I have encountered a curious problem at leetcode. You need to come up with a data structure that supports insertion, removing and retrieving a uniformly random element in average O(1) time. This problem is interesting because it shows how one can design data structures with amortized constant time complexity.

### std::vector reallocation strategy

I want to explain a little bit how std::vector reallocation works because I was inspired by it to design my solution to the problem which we will discuss later. It is well-known that the wors time of vector.push_back() operation os $$O(n)$$ if the maximum capacity is reached and it has to reallocate a new chunk of memory and copy elements there. But on average the complexity of a single push_back operation is $$O(1)$$.
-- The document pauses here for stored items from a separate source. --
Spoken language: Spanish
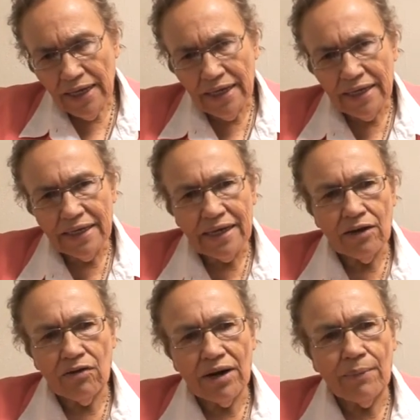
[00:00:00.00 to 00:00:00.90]
y
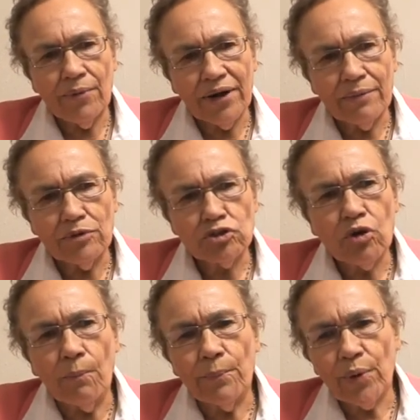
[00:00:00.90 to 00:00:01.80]
que colaboremos
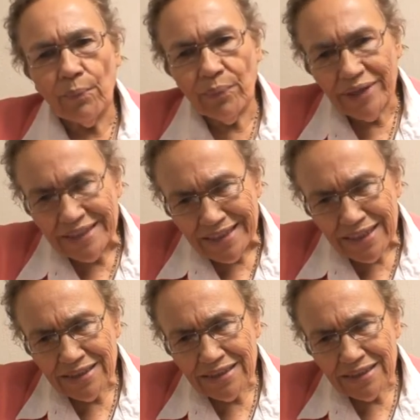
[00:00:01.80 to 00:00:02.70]
con
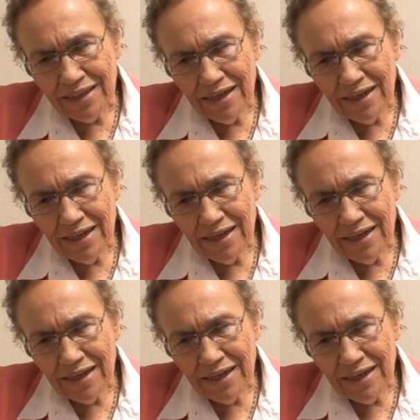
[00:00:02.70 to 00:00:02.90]
propuestasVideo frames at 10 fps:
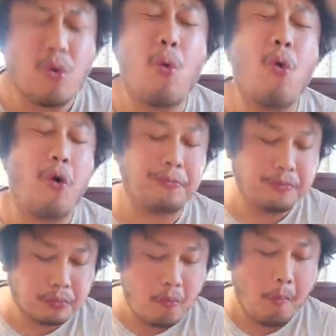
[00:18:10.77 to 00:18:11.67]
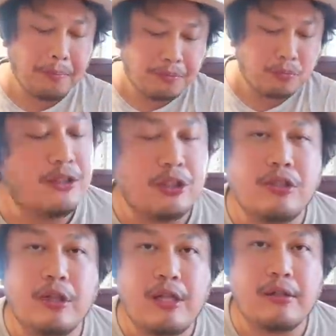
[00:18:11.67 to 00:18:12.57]
哇，
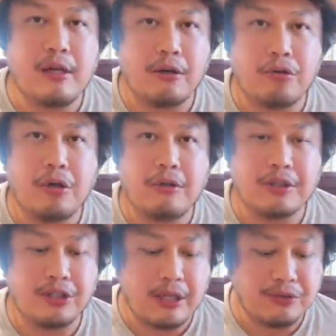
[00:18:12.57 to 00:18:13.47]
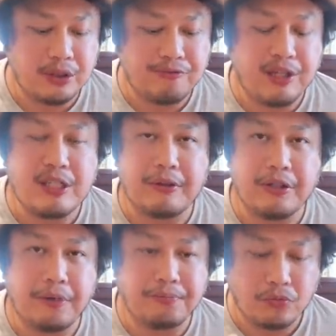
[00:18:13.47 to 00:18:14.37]
香肠炭烤过后，那个香气非
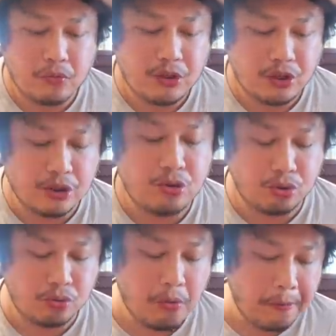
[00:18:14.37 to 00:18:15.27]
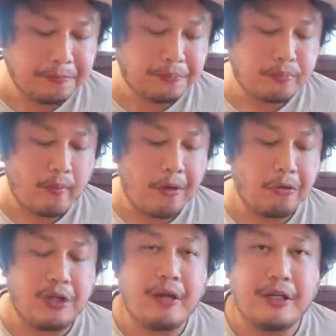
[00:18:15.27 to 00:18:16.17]
常的十足，
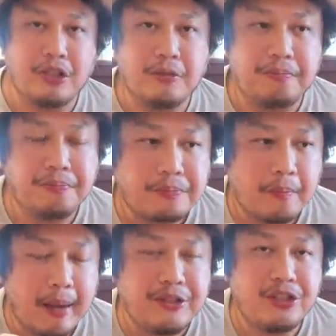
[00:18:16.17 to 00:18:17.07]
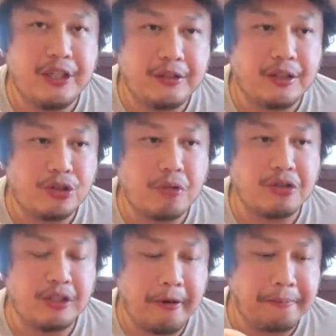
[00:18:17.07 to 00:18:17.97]
味道也是蛮咸的，重
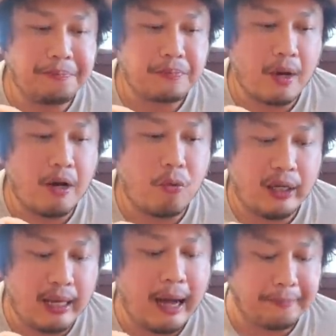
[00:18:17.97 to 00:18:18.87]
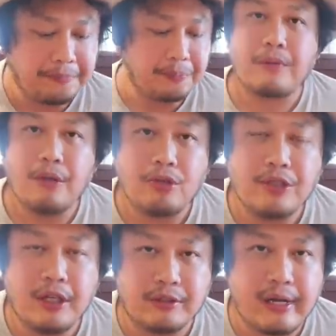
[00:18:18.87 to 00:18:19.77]
咸，然后微辣，
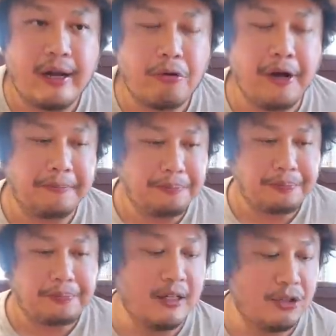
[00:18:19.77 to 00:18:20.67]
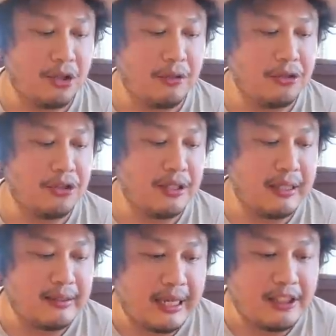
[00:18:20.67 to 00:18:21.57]
算是很开胃。所以我就觉得
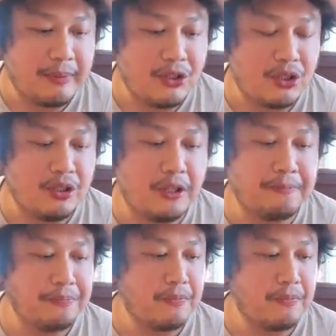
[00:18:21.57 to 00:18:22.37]
来这边吃呢，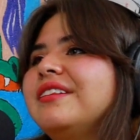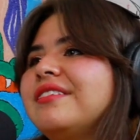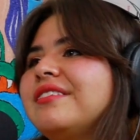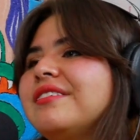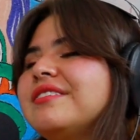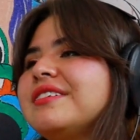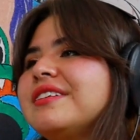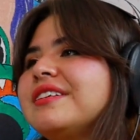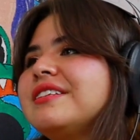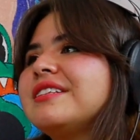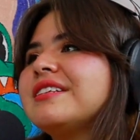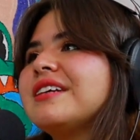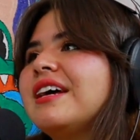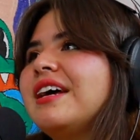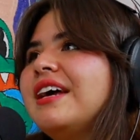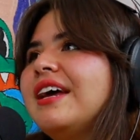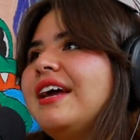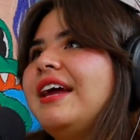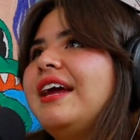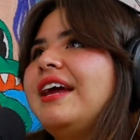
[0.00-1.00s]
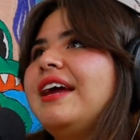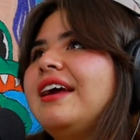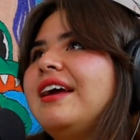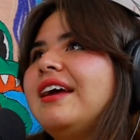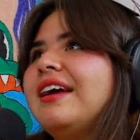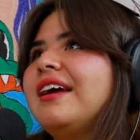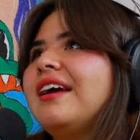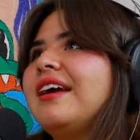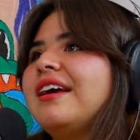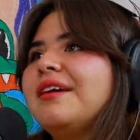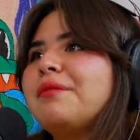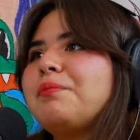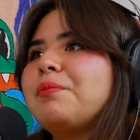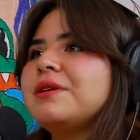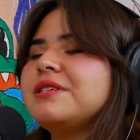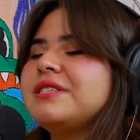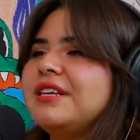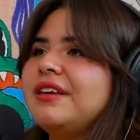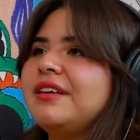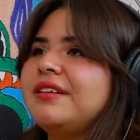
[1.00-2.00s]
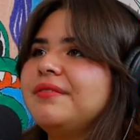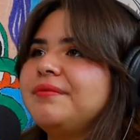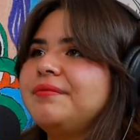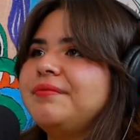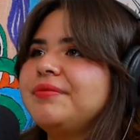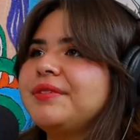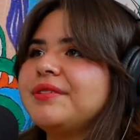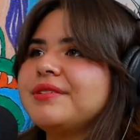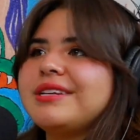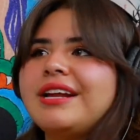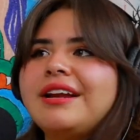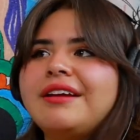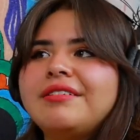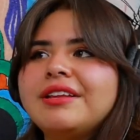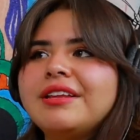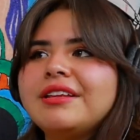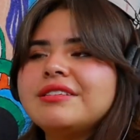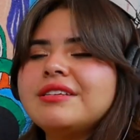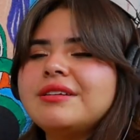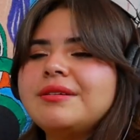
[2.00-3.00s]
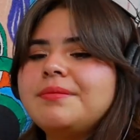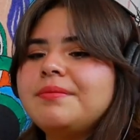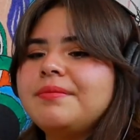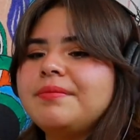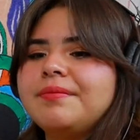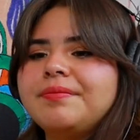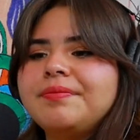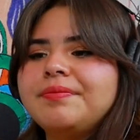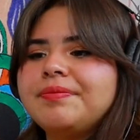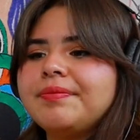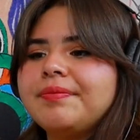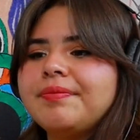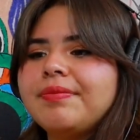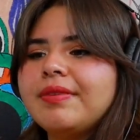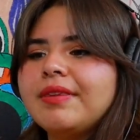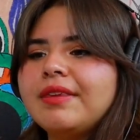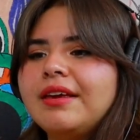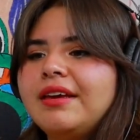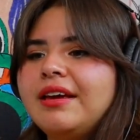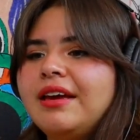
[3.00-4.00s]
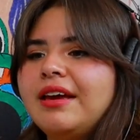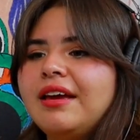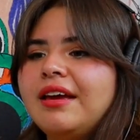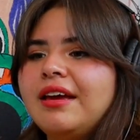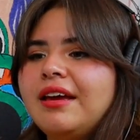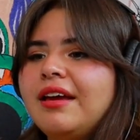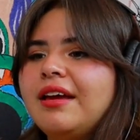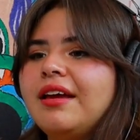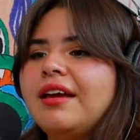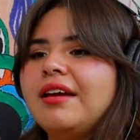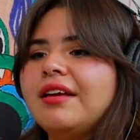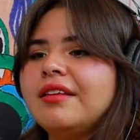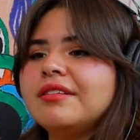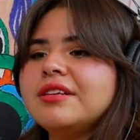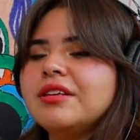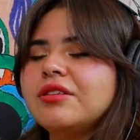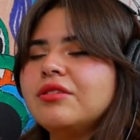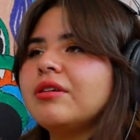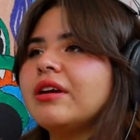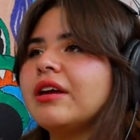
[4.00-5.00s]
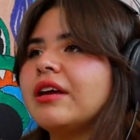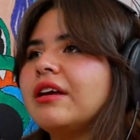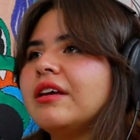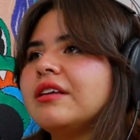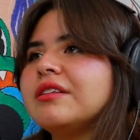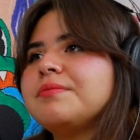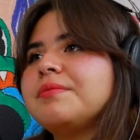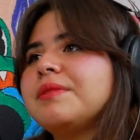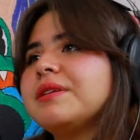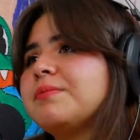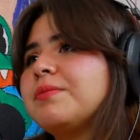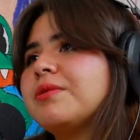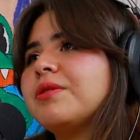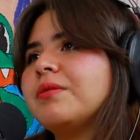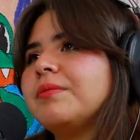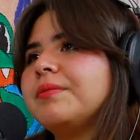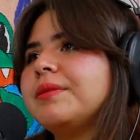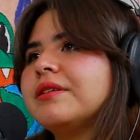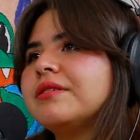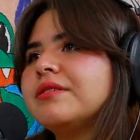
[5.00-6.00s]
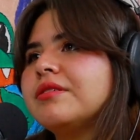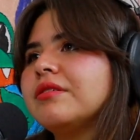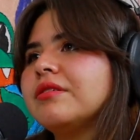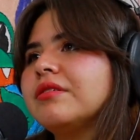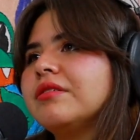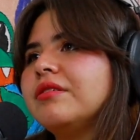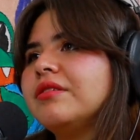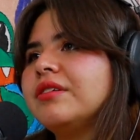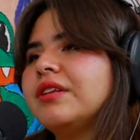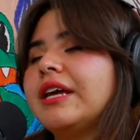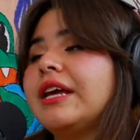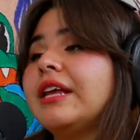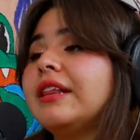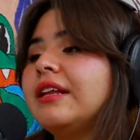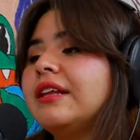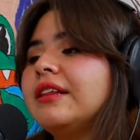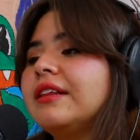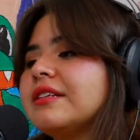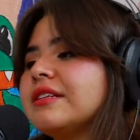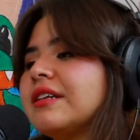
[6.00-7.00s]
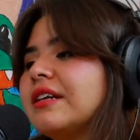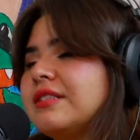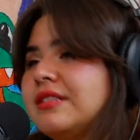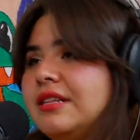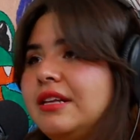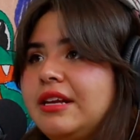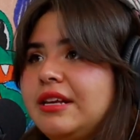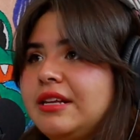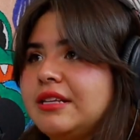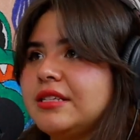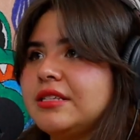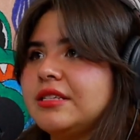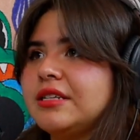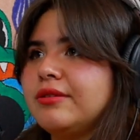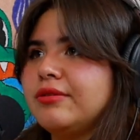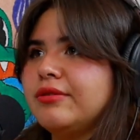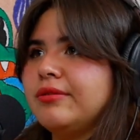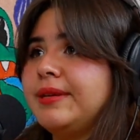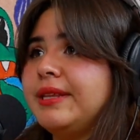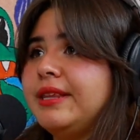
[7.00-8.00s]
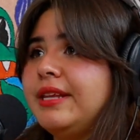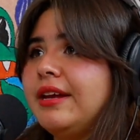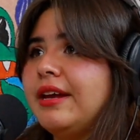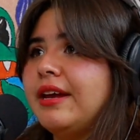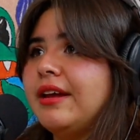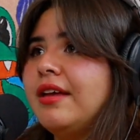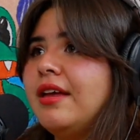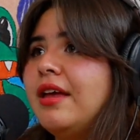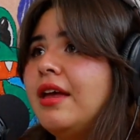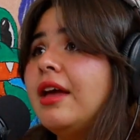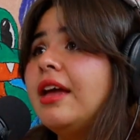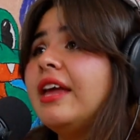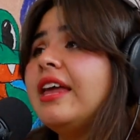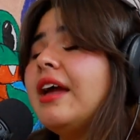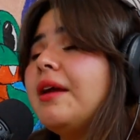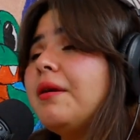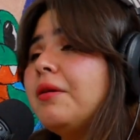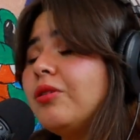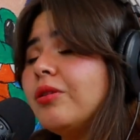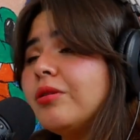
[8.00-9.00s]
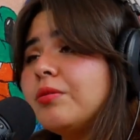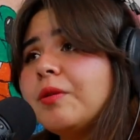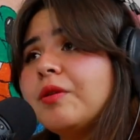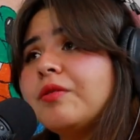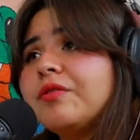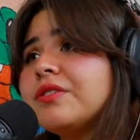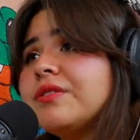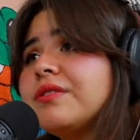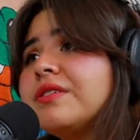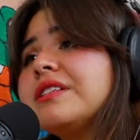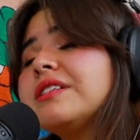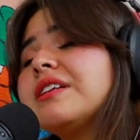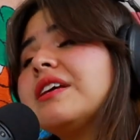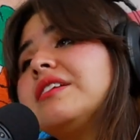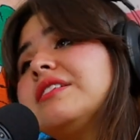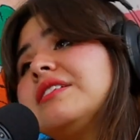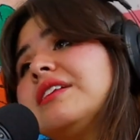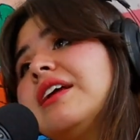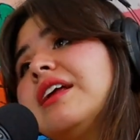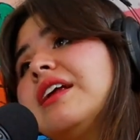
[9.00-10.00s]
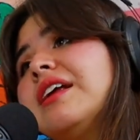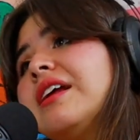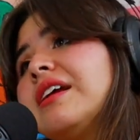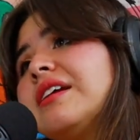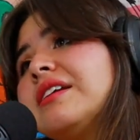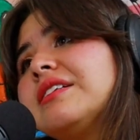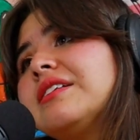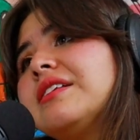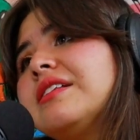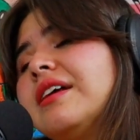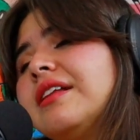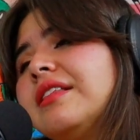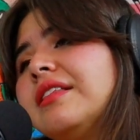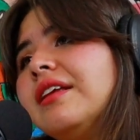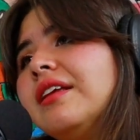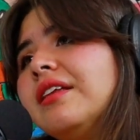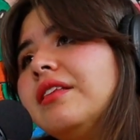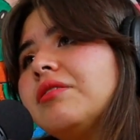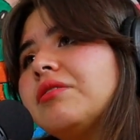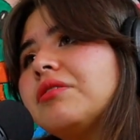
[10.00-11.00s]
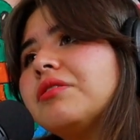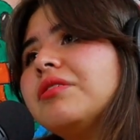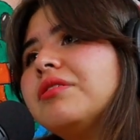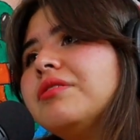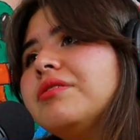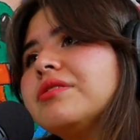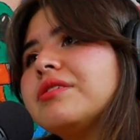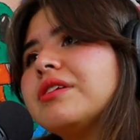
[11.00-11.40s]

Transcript: Entonces, eh, pues sí, o sea, la verdad sí eh, siento que es más por convicción o de qué tantas ganas le quieras echar a tu materia. Y hay otros profesores que ni siquiera la necesitan tanto, ¿no?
Let’s prove it intuitively. Let’s imagine that a single CPU or memory operation like writing an integer in the allocated chunk of memory costs $1. Then we just need to show that we will pay only a linear amount of dollars for $$n$$ calls of push_back. Let’s pay$3 for every push_back. The vector will spend $1 to store a new element while maximal capacity is not reached and stash$2 for later. When the time comes to reallocate memory it has $$2n$$ dollars in the stash ($$2$$ per each element). Memory allocation is a very cheap operation on itself if we do no initialize it. After the vector reallocated a new chunk of memory twice larger than the previous one it spends $$n$$ dollars to copy elements in the new chunk.
So, we have just shown that for $$n$$ calls of push_back we had paid only a linear amount of money, which means that every operation is $$O(1)$$ on average.

A careful reader would ask why we paid $3 every push_back when$2 could be enough. There is one small detail that I deliberately omitted for simplicity. We prove by induction and after some reallocation happens the vector is half full and has \$0 in the stash. It means that until the next reallocation it has to save money not only for copying newly added elements but also the previous ones totaling in $$2n$$ elements.

### Problem statement

Design a data structure that supports all following operations in average $$O(1)$$ time. Note: Duplicate elements are allowed.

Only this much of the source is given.